A persistência do “jeitinho” na sociedade brasileira.
Enviada em 03/09/2019
Para o sociólogo Pierre Bordieu, em sua teoria “habitus”, toda sociedade incorpora os padrões impostos e os reproduzem ao longo das gerações. A conhecida tese nos permite entender a insistência do “jeitinho” brasileiro no tecido social. Persistência essa que tem origem ora na crença de resoluções de problemas por meio não convencionais, ora no pensamento egoísta muito presente nos indivíduos.

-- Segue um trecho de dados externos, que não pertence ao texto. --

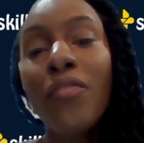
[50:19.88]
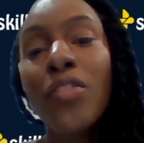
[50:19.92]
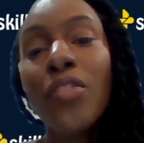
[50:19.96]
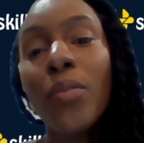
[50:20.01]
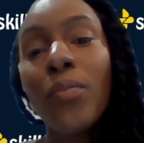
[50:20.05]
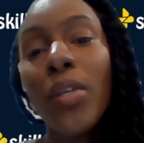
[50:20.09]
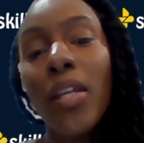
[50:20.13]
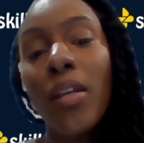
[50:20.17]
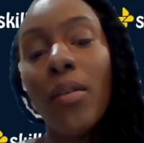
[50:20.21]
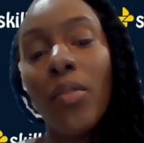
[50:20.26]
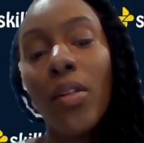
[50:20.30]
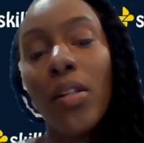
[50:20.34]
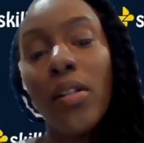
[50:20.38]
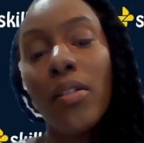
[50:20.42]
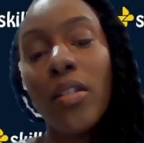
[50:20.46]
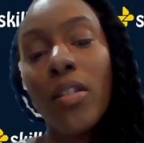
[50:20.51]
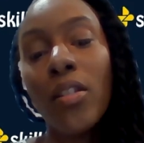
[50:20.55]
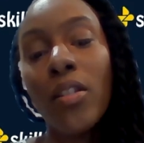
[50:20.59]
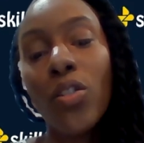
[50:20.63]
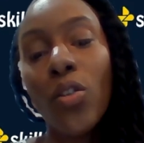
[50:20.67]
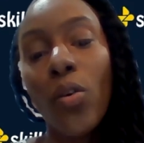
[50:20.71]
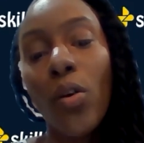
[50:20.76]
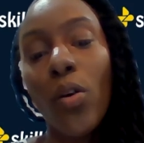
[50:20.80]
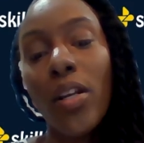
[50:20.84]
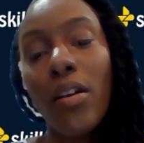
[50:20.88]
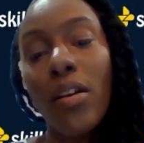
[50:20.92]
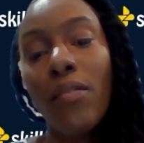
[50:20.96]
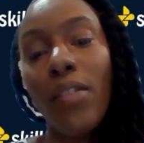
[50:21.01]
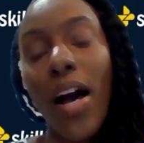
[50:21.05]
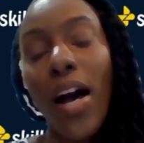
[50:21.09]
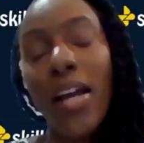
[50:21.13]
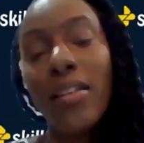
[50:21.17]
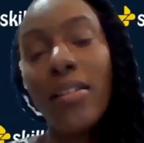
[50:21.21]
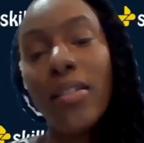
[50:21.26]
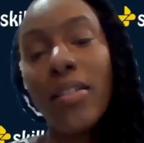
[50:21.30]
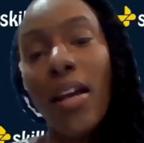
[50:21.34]
be able to sort of
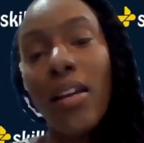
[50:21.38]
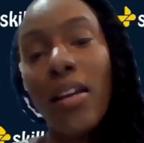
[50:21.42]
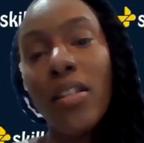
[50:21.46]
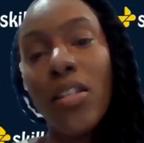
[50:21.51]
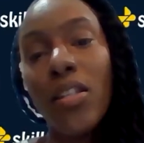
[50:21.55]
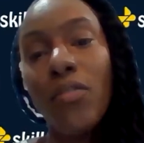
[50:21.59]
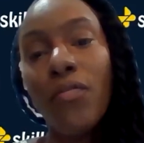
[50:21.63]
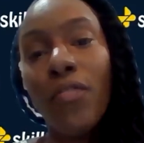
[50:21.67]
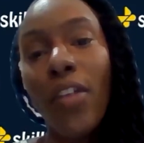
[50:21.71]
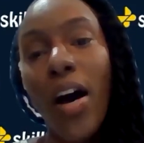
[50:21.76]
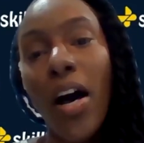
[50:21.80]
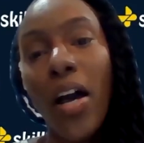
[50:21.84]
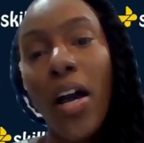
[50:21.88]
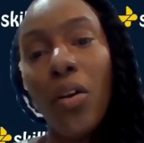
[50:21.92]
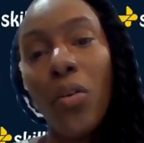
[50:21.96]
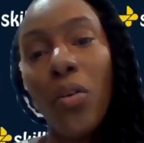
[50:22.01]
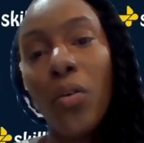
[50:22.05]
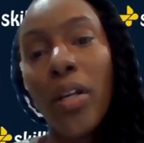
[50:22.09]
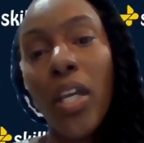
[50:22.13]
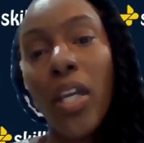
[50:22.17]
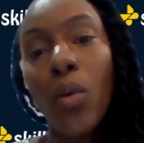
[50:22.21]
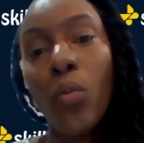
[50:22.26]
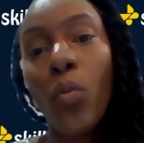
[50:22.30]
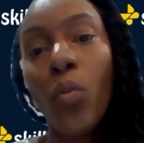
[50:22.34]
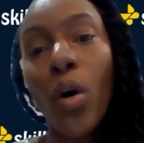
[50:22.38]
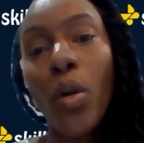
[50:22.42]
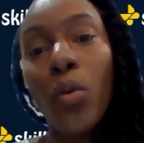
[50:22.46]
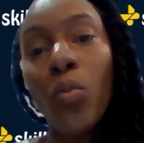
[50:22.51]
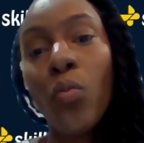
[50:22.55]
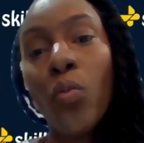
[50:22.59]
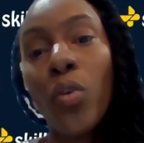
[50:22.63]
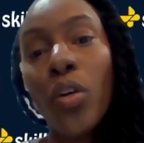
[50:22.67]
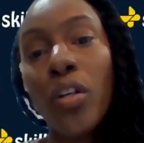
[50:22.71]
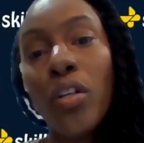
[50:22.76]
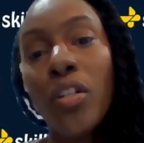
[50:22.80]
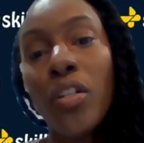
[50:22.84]
identify, okay, what
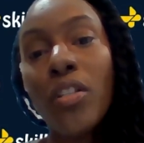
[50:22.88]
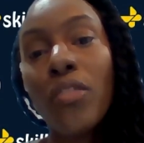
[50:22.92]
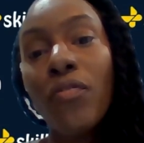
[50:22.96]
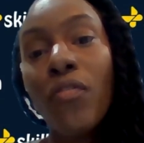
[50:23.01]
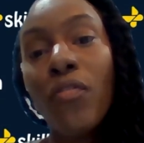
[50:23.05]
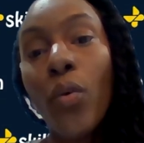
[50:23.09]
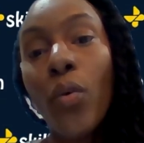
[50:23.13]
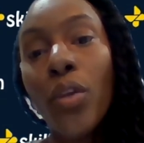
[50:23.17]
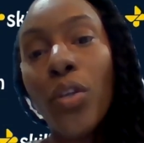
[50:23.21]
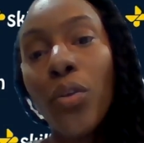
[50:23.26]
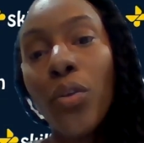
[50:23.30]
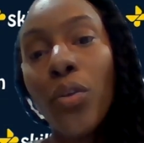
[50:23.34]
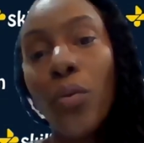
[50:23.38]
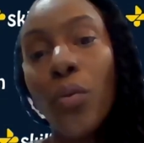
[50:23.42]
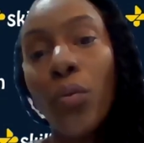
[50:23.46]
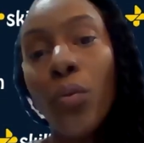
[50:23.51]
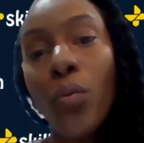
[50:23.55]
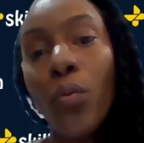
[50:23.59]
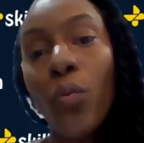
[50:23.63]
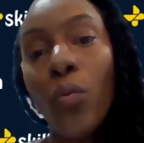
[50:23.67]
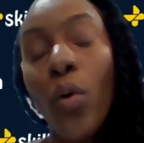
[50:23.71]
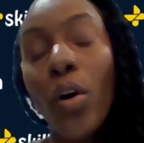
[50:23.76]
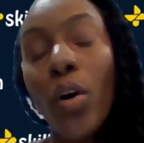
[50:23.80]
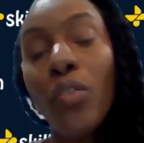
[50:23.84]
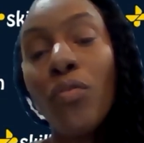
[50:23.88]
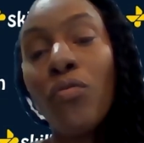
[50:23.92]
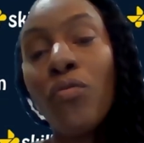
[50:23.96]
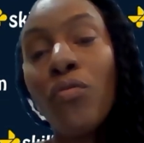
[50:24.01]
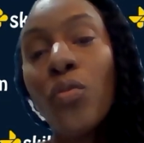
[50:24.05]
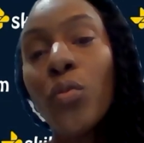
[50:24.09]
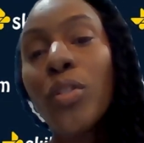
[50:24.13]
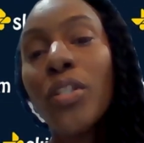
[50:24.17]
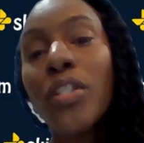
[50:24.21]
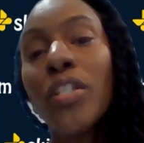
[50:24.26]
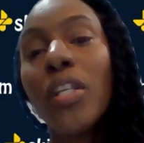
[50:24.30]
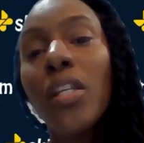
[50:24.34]
works for you, what
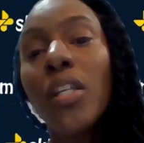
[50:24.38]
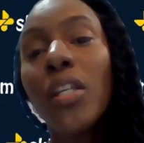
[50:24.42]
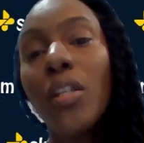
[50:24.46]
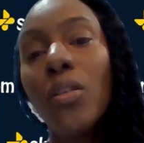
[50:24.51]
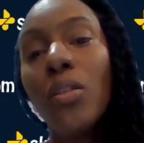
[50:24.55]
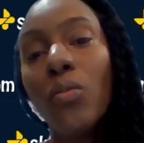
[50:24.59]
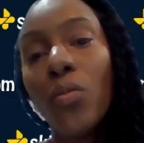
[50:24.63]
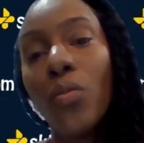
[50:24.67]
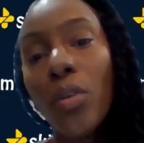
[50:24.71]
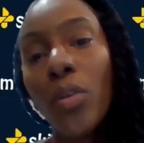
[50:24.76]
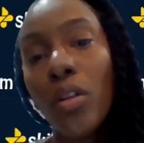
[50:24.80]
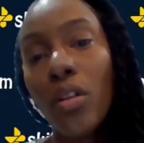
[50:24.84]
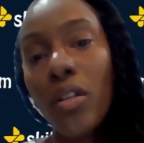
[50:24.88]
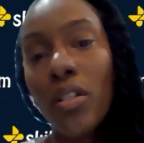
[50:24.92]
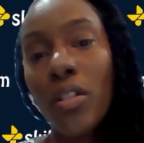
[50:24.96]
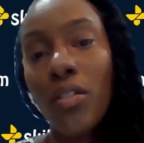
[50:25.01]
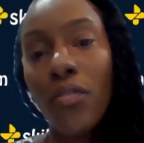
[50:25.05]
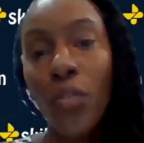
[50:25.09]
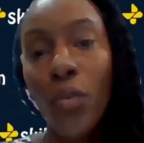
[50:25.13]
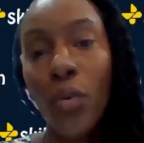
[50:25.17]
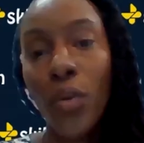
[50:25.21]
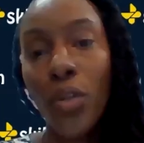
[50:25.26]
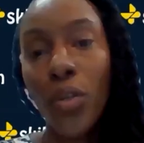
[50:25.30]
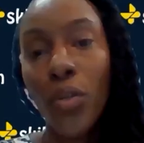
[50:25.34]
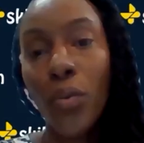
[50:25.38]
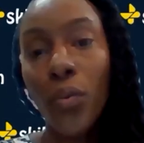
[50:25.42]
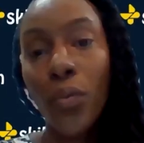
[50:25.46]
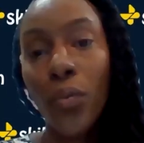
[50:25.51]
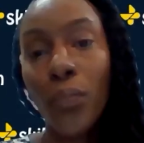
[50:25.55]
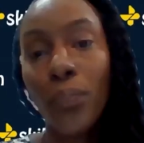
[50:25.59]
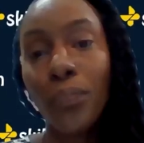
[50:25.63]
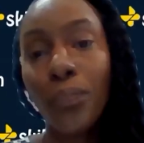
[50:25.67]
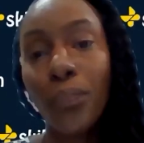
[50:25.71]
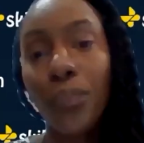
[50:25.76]
routine works for you.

É incontestável que a convicção na resolução de problemas por meios ilícitos, representa a principal motivação da persistência da questão. Segundo Weber, a ação social é um fenômeno aceitado por todo o coletivo. Certamente essa teoria se vê acertada porque a prática do “jeitinho” já é vista como muito comum entre os brasileiros, seja na política, com a troca de “favores”, ou no círculo de amigos, este tipo de corrupção tem continuidade no tecido social. Crença essa que deve ser questionada e evitada.
Da mesma forma, evidencia-se o pensamento egoísta, como também um fator que contribui com a persistência do modo brasileiro. Isso porque atos transgressores a exemplo de estacionar em locais proibidos, furar filas ou aceitar troco errado, são usados em benefício próprio o que configura o “jeitinho”. Como já observou Heráclito de Éfeso, tudo está em constante mudança, inclusive o ato de pensar, logo a partir desse ponto vista, é preciso reverter essa mentalidade individualista do panorama das relações sociais.
Diante dos fatos supracitados, fazem-se necessárias ações para se reverter essa persistência da maneira brasileira. Para que isso ocorra, o Governo deve buscar punir aqueles que buscam os meios ilícitos, por meio da justiça, com o objetivo de coibir esse tipo de convicção na sociedade, garantindo assim o combate ao “jeitinho”. Ademais, o Indivíduo pode controlar os pensamentos egoístas, por intermédio do auto avaliação, a fim de reduzir a realização de atos transgressores danosos a outras pessoas e consequentemente também opor-se ao modo fácil de se fazer as coisas.